Toujours est-il que le professeur Goulet, entouré d’une équipe de professionnels de recherche, d’étudiants gradués et de stagiaires de premier cycle, s’affaire actuellement à une recherche fondamentale visant à établir la corrélation la plus fine possible entre la présence de gènes spécifiques sur le génome de certaines variétés de tomates et les caractéristiques organoleptiques du fruit, particulièrement l’arôme et la flaveur  En d’autres termes, quels sont les gènes dont la présence est essentielle à l’apparition de composés volatils associés aux parfums de fruits, d’épices et de verdure que l’on associe généralement à la tomate? Pour comprendre la démarche du chercheur, il nous faut savoir que les substances aromatiques libérées par les fruits, les légumes, les herbes, etc., sont le résultat de transformations au sein de ces organismes qui requièrent la présence d’enzymes, des catalyseurs dont le programme de fabrication se retrouve au sein du noyau des cellules sous la forme de gènes, eux-mêmes des portions de chromosome.

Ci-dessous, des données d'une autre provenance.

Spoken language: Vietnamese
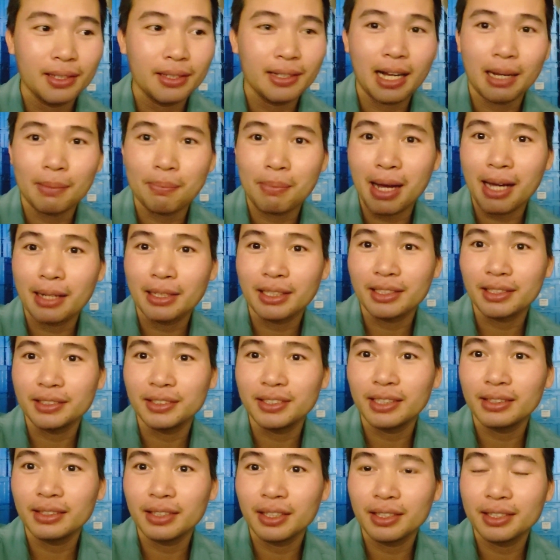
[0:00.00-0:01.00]
thì các bạn
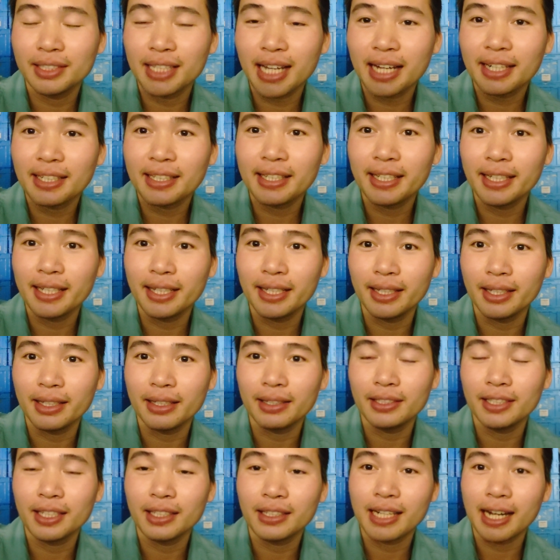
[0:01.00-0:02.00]
cứ dành thời gian
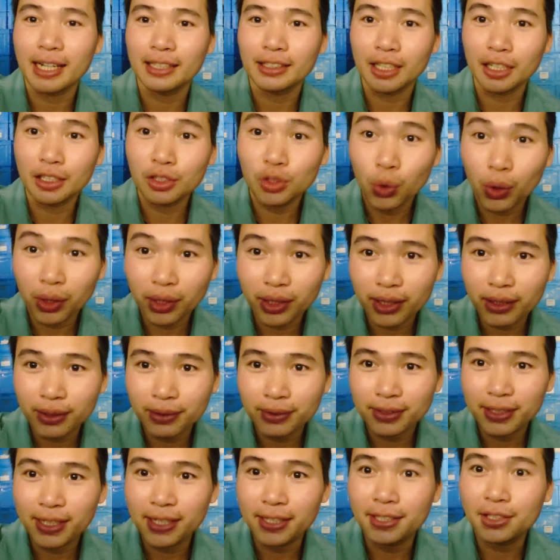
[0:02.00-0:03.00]
để dành cả thanh xuân
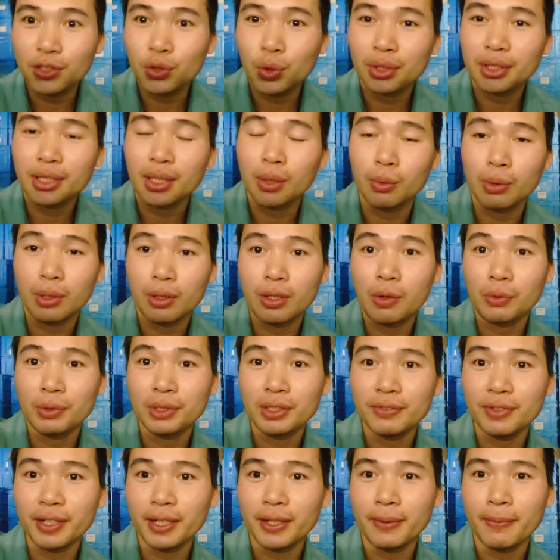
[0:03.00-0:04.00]
để đi xuất khẩu lao
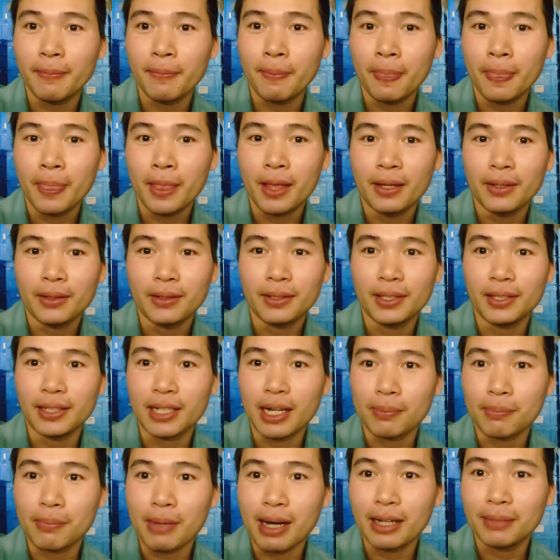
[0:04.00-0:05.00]
động như vậy
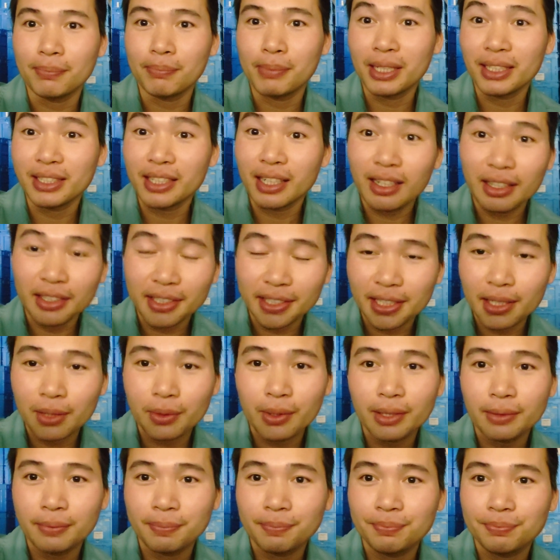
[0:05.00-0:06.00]
thì các bạn mất rất là
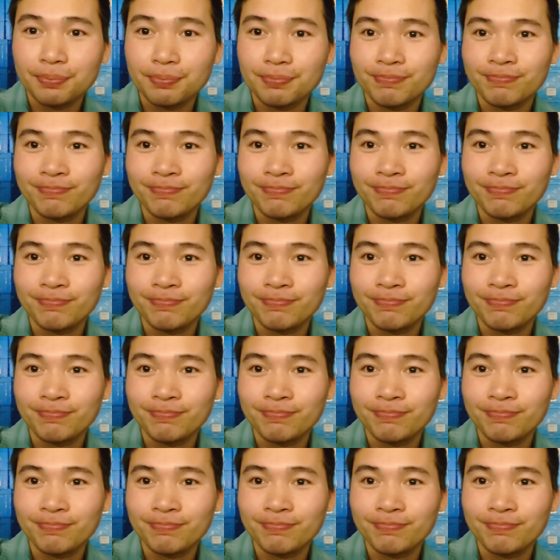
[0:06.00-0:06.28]
nhiều đấy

Ceci étant, le travail visant à établir le lien gène-arôme n’est ni simple ni direct. Charles nous explique qu’il faut d’abord produire plusieurs dizaines de lignées de tomates en croisant la tomate traditionnelle (S. lycopersicum) avec des espèces sauvages apparentées (S. lycopersicoïdes), procéder pour chacune à l’identification du profil aromatique (phénotypage) et établir dans un premier temps l’emplacement physique grossier (locus), sur le chromosome associé aux composés volatils responsables de ces arômes ; emplacement qu’il faudra par la suite affiner en identifiant plus précisément le(s) gène(s) responsable(s). Pour y arriver, il faudra produire de nouvelles lignées en croisant cette fois-ci le parent tomate avec les lignées déjà obtenues ; ces «recombinants» seront cette fois génotypés, c’est-à-dire que l’on déterminera justement les gènes associés en utilisant les données génomiques disponibles pour la tomate et les espèces sauvages utilisées.

 

Une recherche qui étend ses ramifications jusqu’à la structure moléculaire des enzymes impliquées

Un cycle complet de ces étapes peut nécessiter plusieurs années de travail. Et ça ne s’arrête pas là. Il faut confirmer par la suite la réelle activité des gènes identifiés en supprimant leur expression grâce à l’usage de plants transgéniques, puis pousser plus loin encore l’analyse en caractérisant directement les enzymes à l’origine de l’apparition de tel ou tel composé volatil, par exemple l’isobutylthiazole responsable de l’arôme typique de la tomate. Quel est donc l’avantage qu’apportent les outils modernes de la génomique par rapport aux méthodes classiques où il nous faut croiser un nombre considérable de plants sur plusieurs générations? Les méthodes exposées plus haut nous permettent, nous dira le chercheur, de sauver un temps considérable, car l’utilisation de la génétique permet de choisir, lors des croisements, un parent dont on sait qu’il possède la bonne version du(des) gène(s) (allèle) et de l’utiliser dès les premières générations. Le projet subventionné par Génone Canada vise effectivement à sélectionner parmi une vaste population de lignées3 des variants prometteurs qui seront ensuite caractérisés grâce aux méthodes exposées précédemment.

 

Un chercheur entièrement mobilisé par sa recherche

Quand on demande à Charles Goulet ce qui l’occupe en dehors de son travail, il répond qu’il travaille de 7 à 7 et qu’il lui reste bien peu de temps pour autre chose. On peut le comprendre. Plonger comme il le fait au cœur de la matière vivante et en même temps faire œuvre utile, n’est-ce pas là le Graal de tout chercheur passionné?

 

1 Données fournies par Charles Goulet.

2 Génome Canada est un organisme sans but lucratif financé par le gouvernement du Canada qui soutient les contributions de la génomique à l’économie canadienne par le financement de projets visant à résoudre des difficultés et à répondre à des besoins spécifiques de l’industrie, du secteur public et de la société en général.

3 Certaines constituées de cultivars aux profils aromatiques variés provenant du laboratoire de l’université, d’autres de l’entreprise collaboratrice Vineland qui fournira, elle, des lignées avec des mutations induites.